Market participants appear to be pricing in a deal which is yet to be signed as physical market supply shortages persist. How long can this narrative continue?
Oil futures (Cl1!) continued their struggle on Friday as market participants expected the US and Iran to soon settle a conflict that has disrupted global energy supplies since late February.
Added to that was a blockbuster Nonfarm Payrolls (NFP) print, which showed the US economy adding 172,000 jobs in May. The data also means the Federal Reserve is much less likely to cut interest rates anytime soon, keeping the US dollar strong and capping oil's immediate upside potential as the market heads into the weekend.
The ensuing back and forth between the parties has left Oil prices at the mercy of comments from both sides with price action swaying on a dime. Oil futures fell as much as 3% yesterday wiping out the gains made on Tuesday and Wednesday respectively.
At the time of writing, Oil futures are still up around 5.7% for the week.
Another Weekend of Risk After Trump Deal Promise
The drop in Oil futures yesterday was triggered by dual diplomatic developments that began Wednesday evening and gained momentum through Thursday.
First, Israel and Lebanon agreed to a ceasefire, which traders view as a vital stepping stone toward a broader U.S.-Iran deal. This is because Iran has long insisted that halting Israeli operations in Lebanon was a non-negotiable prerequisite for any agreement with Washington.
Further boosting market confidence, President Trump informed aides on Thursday that the ceasefire with Iran is holding despite minor clashes.
Adding to this downward pressure on prices, the US House of Representatives passed a resolution demanding Trump either withdraw US forces or seek congressional approval to continue the conflict, signaling strong domestic political resistance to a prolonged war.
This may be a key development for markets as pressure from the US House of Representatives could lead to a faster resolution.
President Trump in comments separately said progress in negotiations could be achieved "as early as this weekend."
Now markets have heard this rhetoric before, so the question is “what makes this time different?”
Amos Hochstein, former senior energy adviser to President Biden, offered a blunt assessment of the diplomatic dynamic: "Wall Street wants to believe what President Trump is saying is right, that we are on the precipice of a deal any second, which is why oil prices have dropped." In other words, the market may already be pricing a resolution that has yet to be signed.
Physical Market Realities Grow
Underneath the optimistic diplomatic news, actual oil supplies are still incredibly tight.
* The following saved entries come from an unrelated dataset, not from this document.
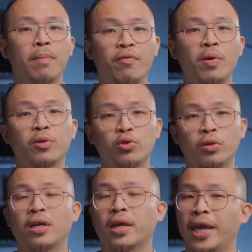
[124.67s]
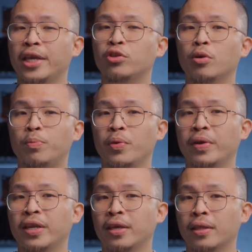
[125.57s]
my friend was shooting a casual
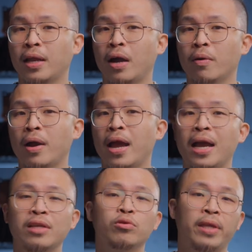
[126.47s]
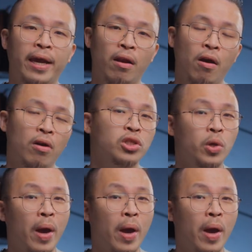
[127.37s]
pre-wedding in town. I asked to tag along so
This was highlighted by the latest data for the week ending May 29, which showed that US crude stockpiles plunged by 8 million barrels, dropping total inventories down to 433.7 million barrels.
US EIA Crude Oil Stocks Change
Source: EIA, FXstreet
This supply drop was double the 4-million-barrel decrease that market analysts had originally expected.
This should be a warning for oil prices, as analysts have consistently noted that a deal will not miraculously fix the physical market tightness overnight. This supply shortage is completely unprecedented. According to the International Energy Agency (IEA), the oil market has lost roughly 10 million barrels per day of exports from the Persian Gulf, making it the largest supply disruption in history.
Add the damage to infrastructure, refineries etc and the rebuilding job will not be quick and easy.
Goldman, JP Morgan on Price Trajectory
Major Wall Street banks are staying cautious about how quickly the oil market will return to normal.
Goldman Sachs forecasts Brent at $90 a barrel and WTI at $83 by Q4 2026, warning that risks go both ways: ongoing Middle East supply disruptions could spike prices, while dropping demand could tank them.
In fact, JP Morgan highlights that high prices are already seriously hurting global consumption, with demand losses accelerating from 2.8 million barrels per day in March to an estimated 5.6 million in May.
This growing demand destruction could cause prices to plunge rapidly if a peace deal is finalized soon.
Oil Futures (CL1!) Four-Hour Chart, June 5, 2026
Source: TradingView
Looking at the H4 chart, crude futures maintain a bearish structure.
Price recently failed to sustain a breakout above the 100-dayMA ($95.50) and 200-day MA ($97.05), facing strong rejection near the $96.50 zone before turning sharply lower to its current level around $92.11.
The intermediate trend remains downward-sloping, characterized by lower highs and lower lows. Additionally, the RSI indicator sits at a neutral-to-bearish 43.06, leaving plenty of room for further downside momentum.
Outlook: Sellers are in control. Expect a potential test of immediate support near the $90.00 psychological level, with a break opening the path back toward the major swing lows near $87.00. Immediate resistance holds at $95.50.